So. Apple held its annual
Jack Johnson Coldplay-focused brouhaha at Moscone West (I assume) the other day and announced a completely revamped line of iPods. Every iPod has been overhauled. Every single one. Assuming you don’t count the Classic, which apparently Steve Jobs does not. Even though he’ll gladly nick you for $249 for one if you just can’t wean yourself from the click wheel. Or, you know, 2.5 times the storage space of the biggest Touch at less than two-thirds the price. Whatever, troglodyte. You download Angry Birds now!
The new Shuffle, Nano and Touch (I can no longer bring myself to go lowercase on their names) all look pretty suave, but since I’m not in the market for anything to supplement my iPhone at the moment, my interest lay in the inevitable (except when it’s not) "one more thing" moment. Or, as Steve put it with a flash of Apple Chancery, one more hobby. Yes, the Apple TV is now, officially and for all time until it is not, a bona fide Serious Apple Product.
It’s tiny—literally one-quarter the size of the unit it replaces.
It’s sleekish—oooh, the black is so slimming.
It’s quiet—no noisy hard drive hum to sully the high-pitched whine from your 50" Bravia.
It’s cool—no heat-producing hard drive to melt your other components; also, no high-power video chip, either.
It’s streamtacular—no more worries about syncing, which Steve actually said many users found too hard.

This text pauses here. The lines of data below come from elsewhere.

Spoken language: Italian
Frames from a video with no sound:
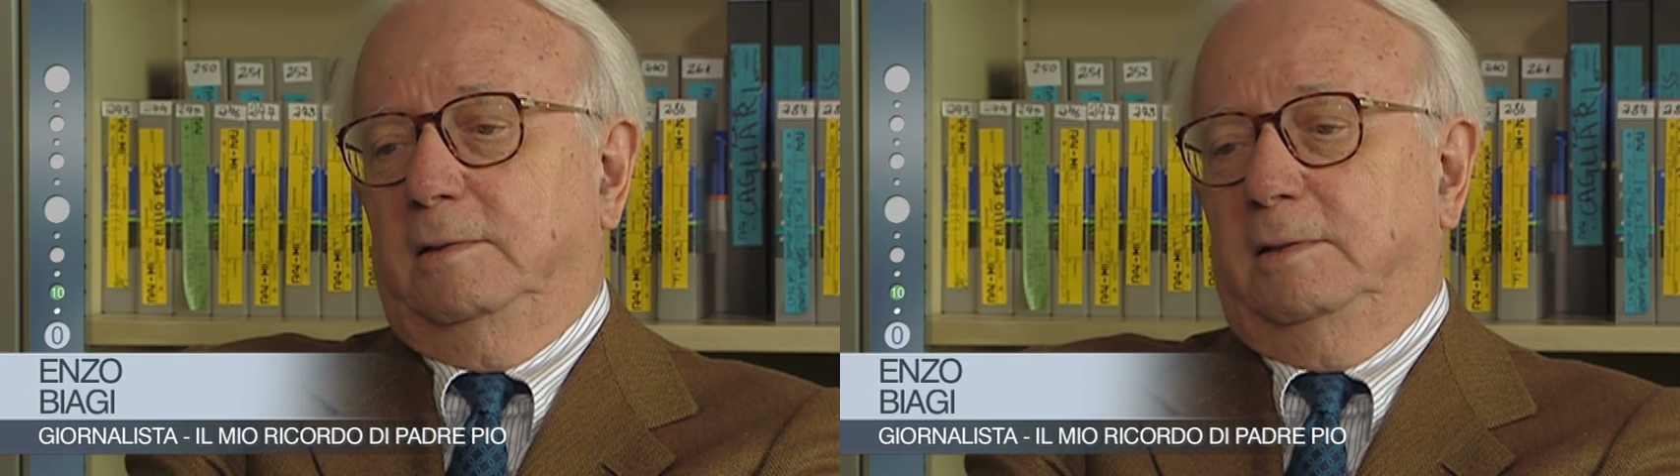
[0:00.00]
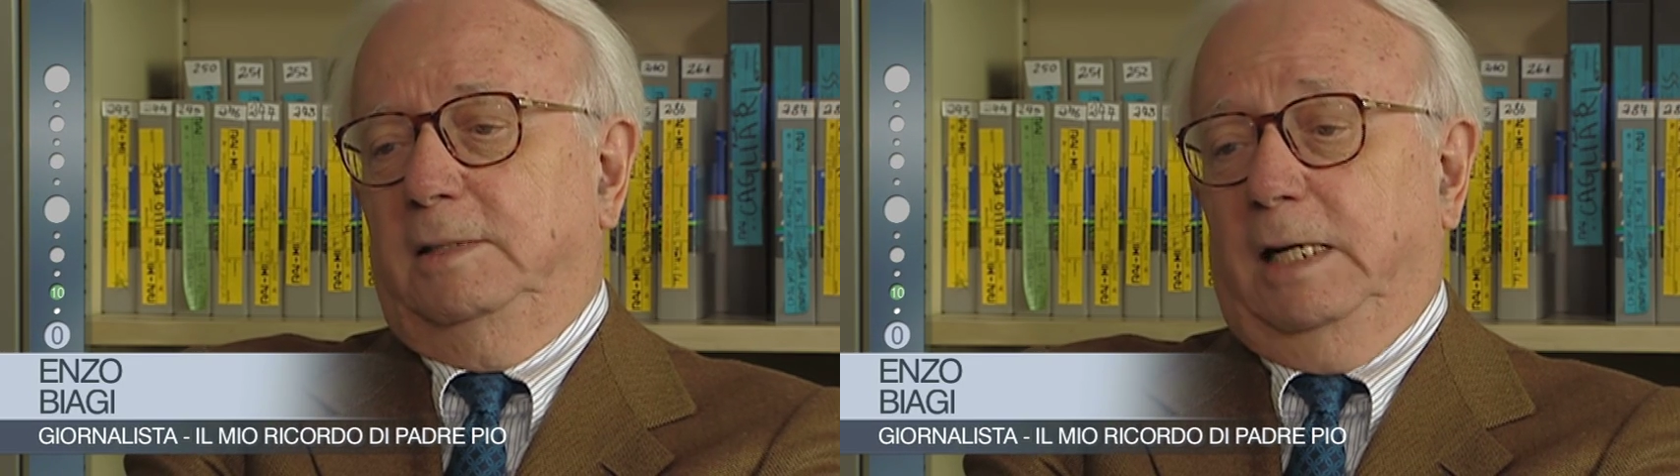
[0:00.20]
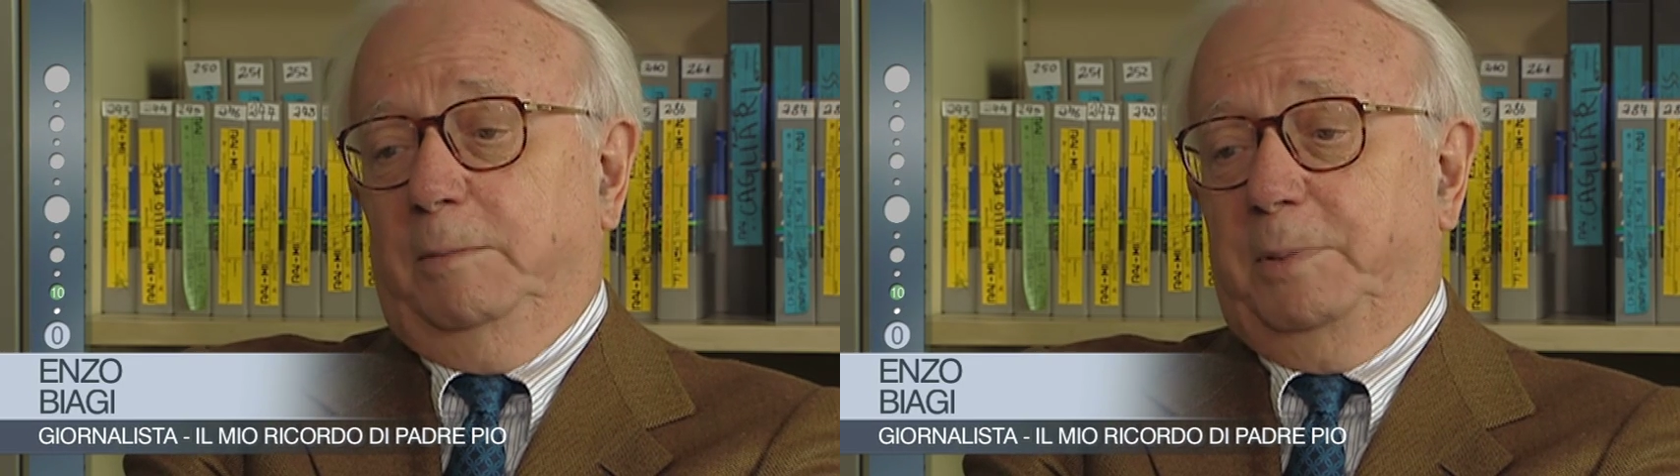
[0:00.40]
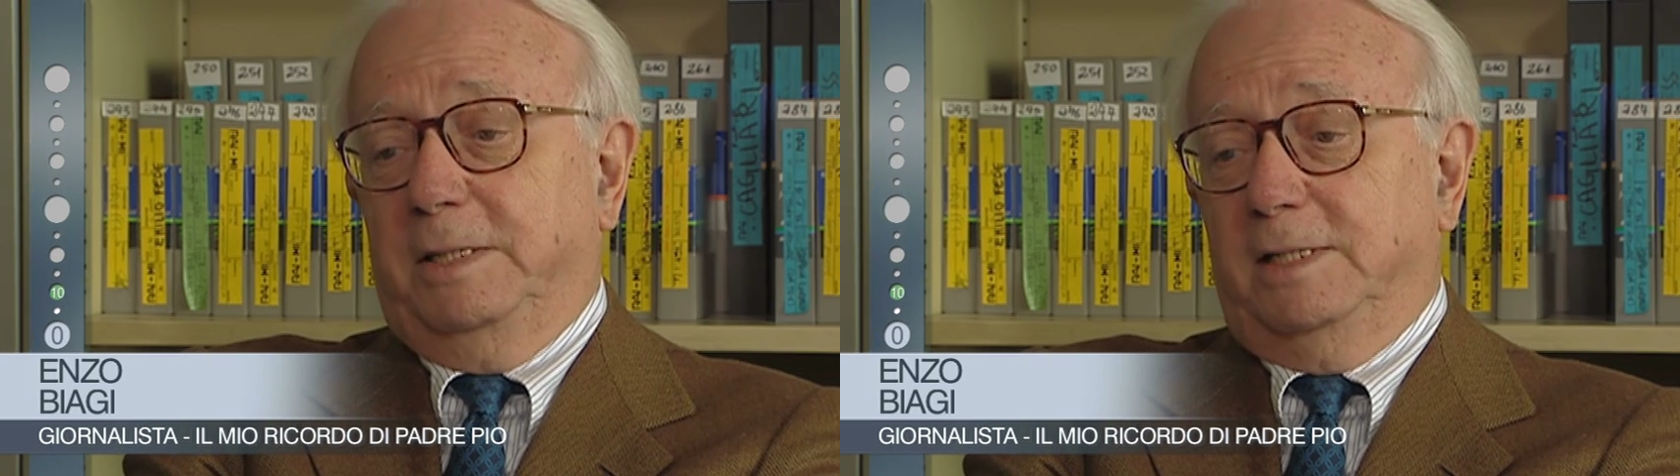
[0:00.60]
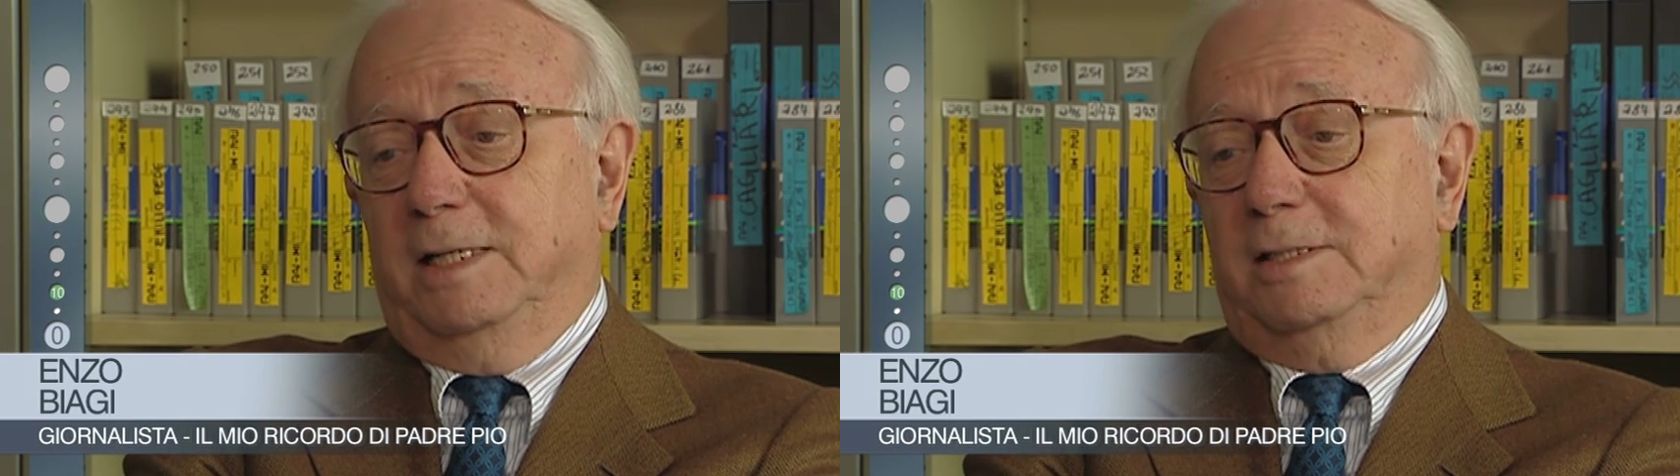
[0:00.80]
nella
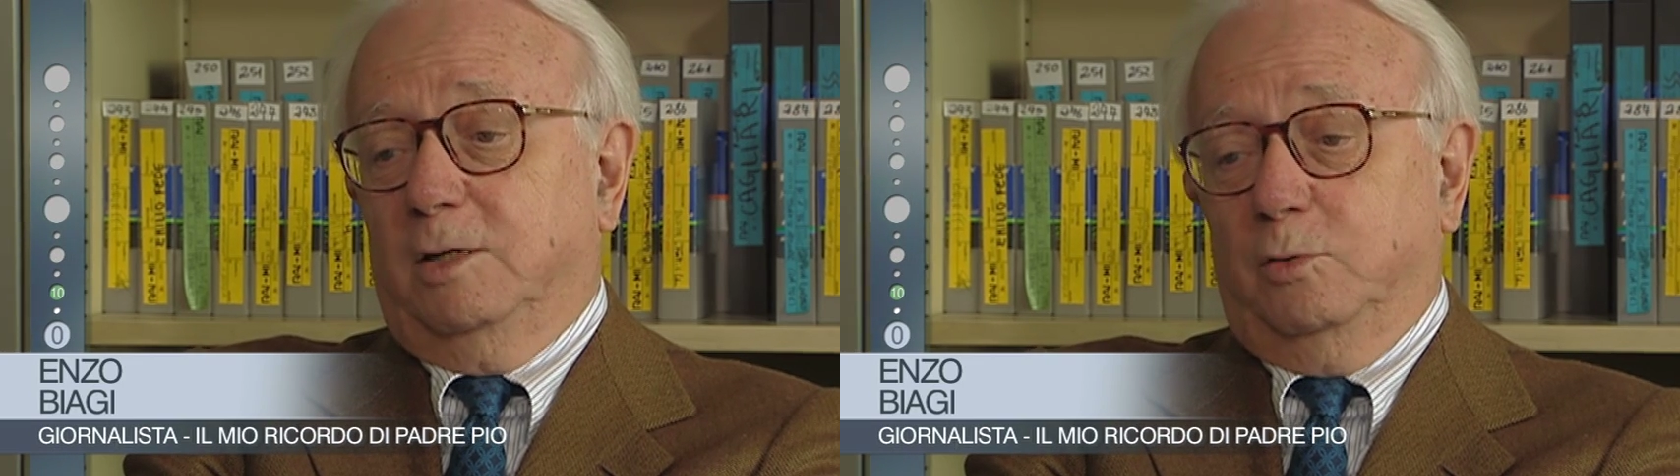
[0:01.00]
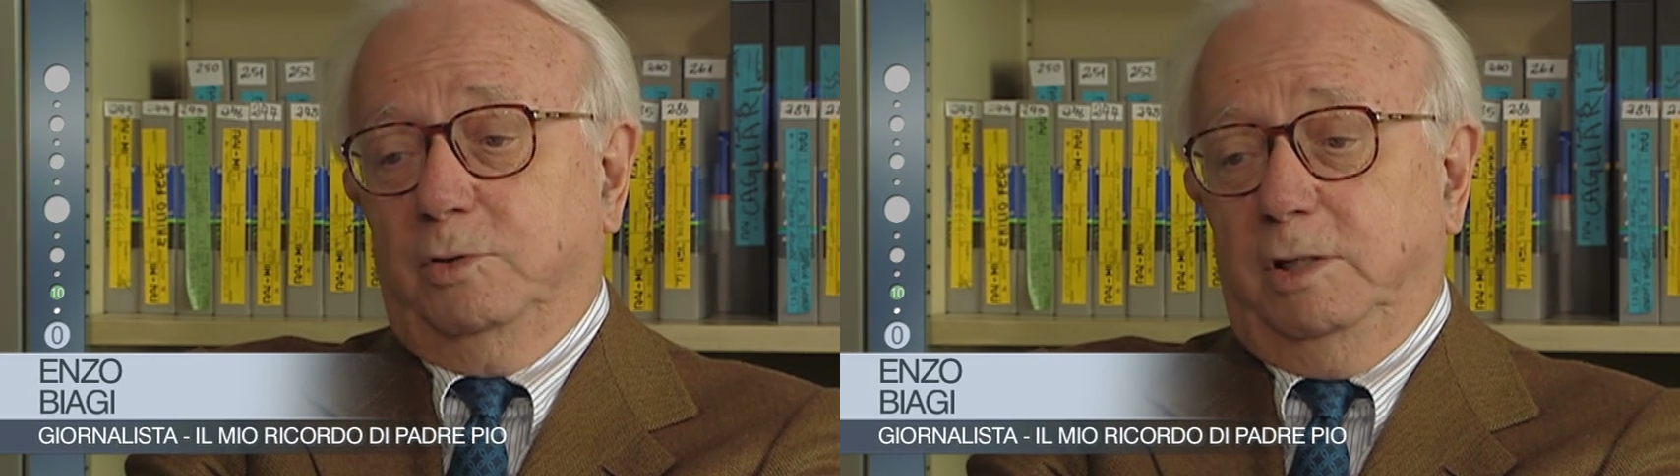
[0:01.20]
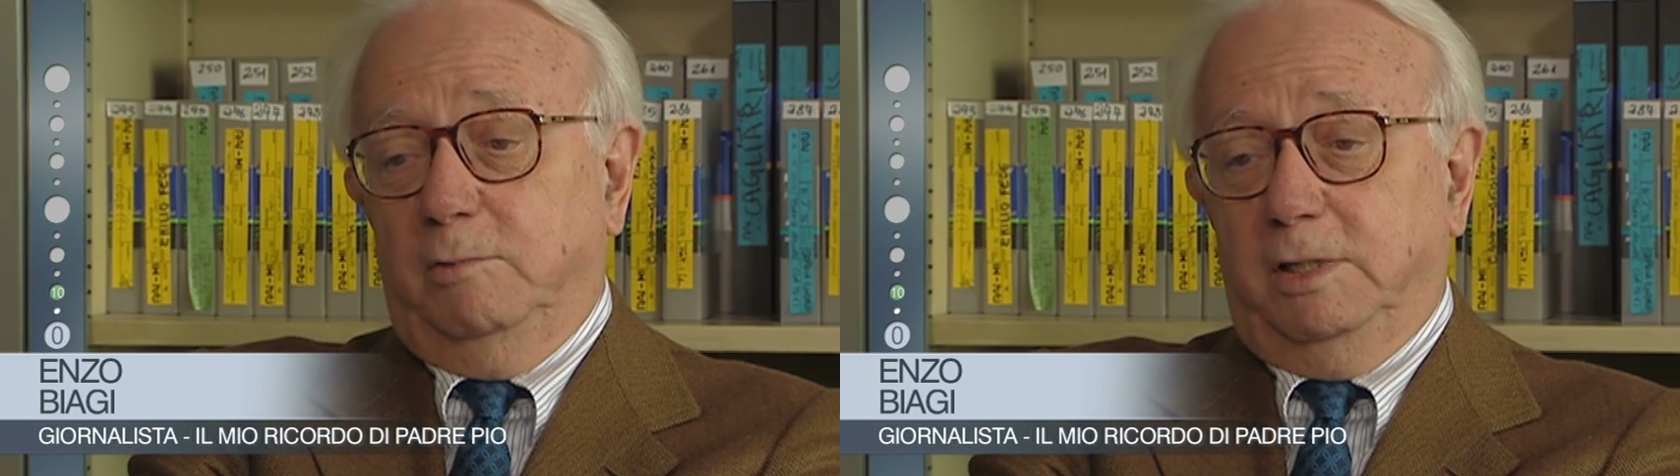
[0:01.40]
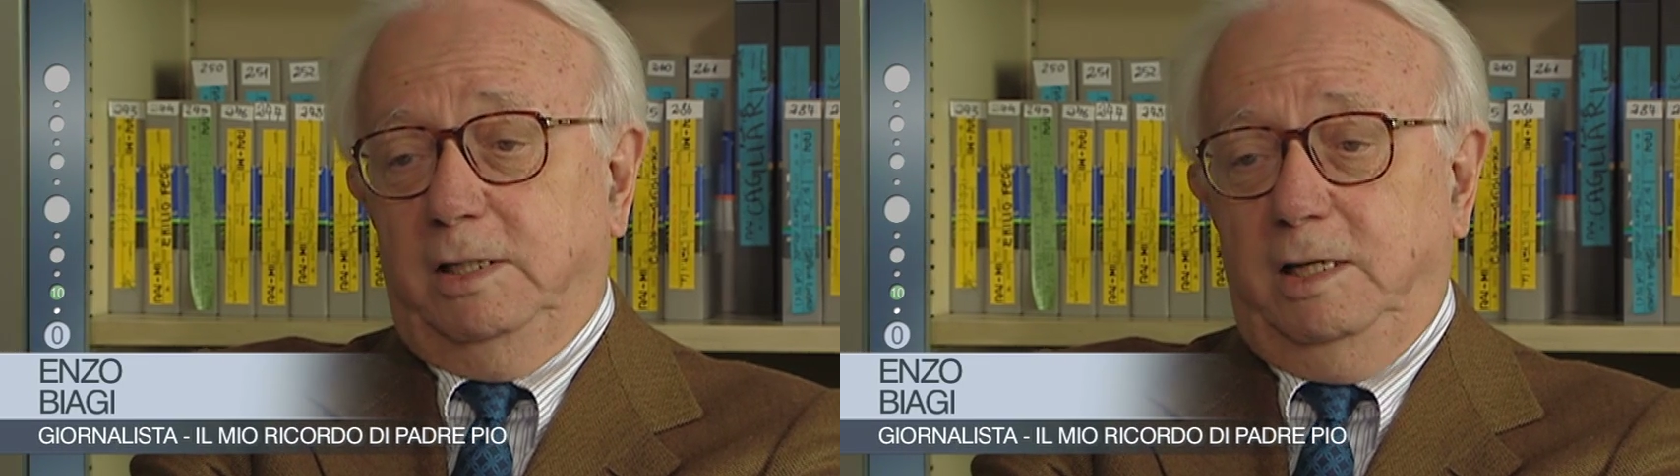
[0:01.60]
presenza continua di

These same people apparently have no issues syncing their iPhones, however.
I’ll admit, when Jobs first superimposed the new ATV over the old, my mouth dropped in anticipation of continued awesomeness. As spec after spec was revealed, it remained agape—frozen in a classic WTF (the "F" is for "frijoles") expression. After all, what have most Apple TV users and haters been clamoring for? Tivo-esque DVR capabilities? Yes, please. True 1080p output? Yalp. An internal SATA connector for real HD upgradeability? I’ll take that, too, thank you.
Instead, we get a stripper. A Pinto with crank windows, if you please. Only the Apple TV will no longer catch fire since it lacks a hard drive (I have to keep my current ATV outside my media cabinet lest it bleed gooey innards onto my Blu-ray player). Still no 1080p—and the extra 6 FPS the updated unit spits out is not impressive, because it really just helps Apple and content publishers to avoid providing real end-user benefits. Sure, the 720p my current ATV pumps out looks pretty good on our 42-inch LCD. But come on. If you’re a company that goes to the trouble of producing a 326-dpi touch screen, can’t you drop in a chip that’ll handle the current max for HD?

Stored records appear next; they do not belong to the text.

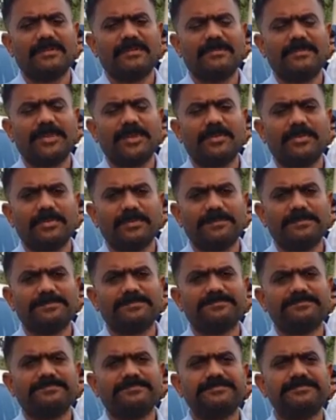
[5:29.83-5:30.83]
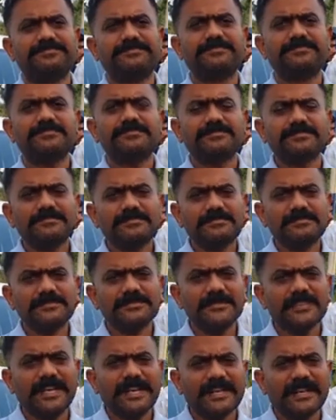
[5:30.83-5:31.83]
మీకు
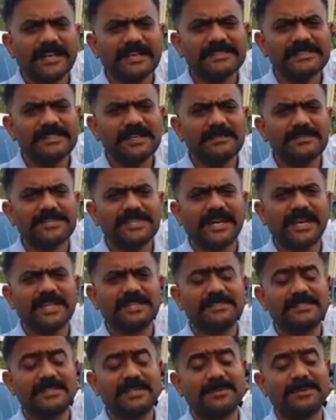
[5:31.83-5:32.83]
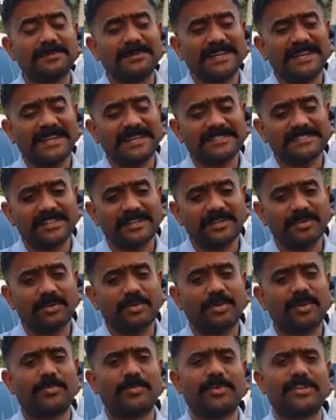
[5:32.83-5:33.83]
నేను రాజీనామా చేయడానికి సిద్ధం ఇంక మళ్ళీ ఎలక్షన్లలో
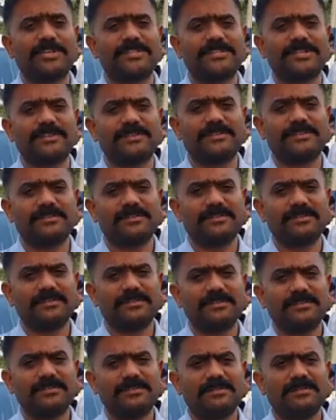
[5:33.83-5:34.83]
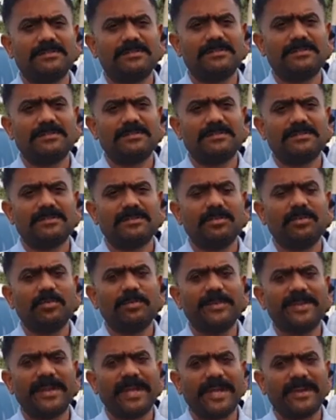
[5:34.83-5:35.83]
కూడా పోటీ చేయను నువ్వు
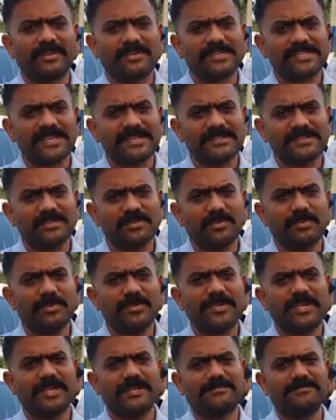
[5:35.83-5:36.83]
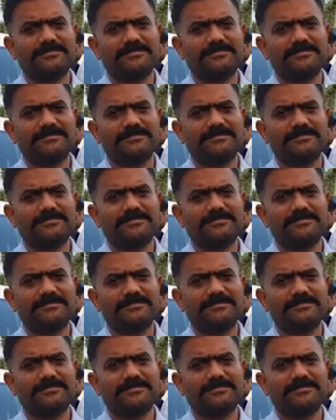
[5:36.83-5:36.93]
మీ నాయకుడు చేస్తే దొమ్ముందా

Now, let us turn to the lack of a hard drive. Steve claims folks don’t want to mess around with syncing—that it’s just too hard and inconvenient. Okay, I’ll admit it’s inconvenient when I have to re-sync everything after reinstalling OS X (which happened often in the course of building my Hackintosh). Otherwise, not so hard. At least, not any more so than with my iPhone, which is pretty easy. Now, not having to sync could be seen as more convenient, I get that. But I basically got my ATV so my wife could play our iTunes library on the good stereo and watch photo slideshows with our spawnage. I don’t want to have to leave my Hackintosh tower on all day just so she can do that. Now, if Apple had massive amounts of cloud storage for my media, from which all my stuff could stream, that’d be a different story.
Okay, there are a couple of nice things about the new Apple TV aside from its form factor. It’ll stream content directly from an iPhone or iPad. Cool. Apple didn’t call it magical. Bonus. It’s a lot cheaper than the model it replaces. Semi-nifty, considering Roku units cost the same or less and have similar features (except, naturally, renting things from the iTunes store. Gah.)
In the end, I just find the new Apple TV to be a case of "this is what took you four years to build?" It’s not completely suckworthy, per se, but it still feels a little hobby-esque. And, more importantly for Steve’s Levi’s fund, it provides no compelling reason for me to replace my current unit.
But hey, that Nano’s tiny touch screen sure is neato keen, ain’t it?
Now play us off, Pianocat! Or Chris Martin. Whatever.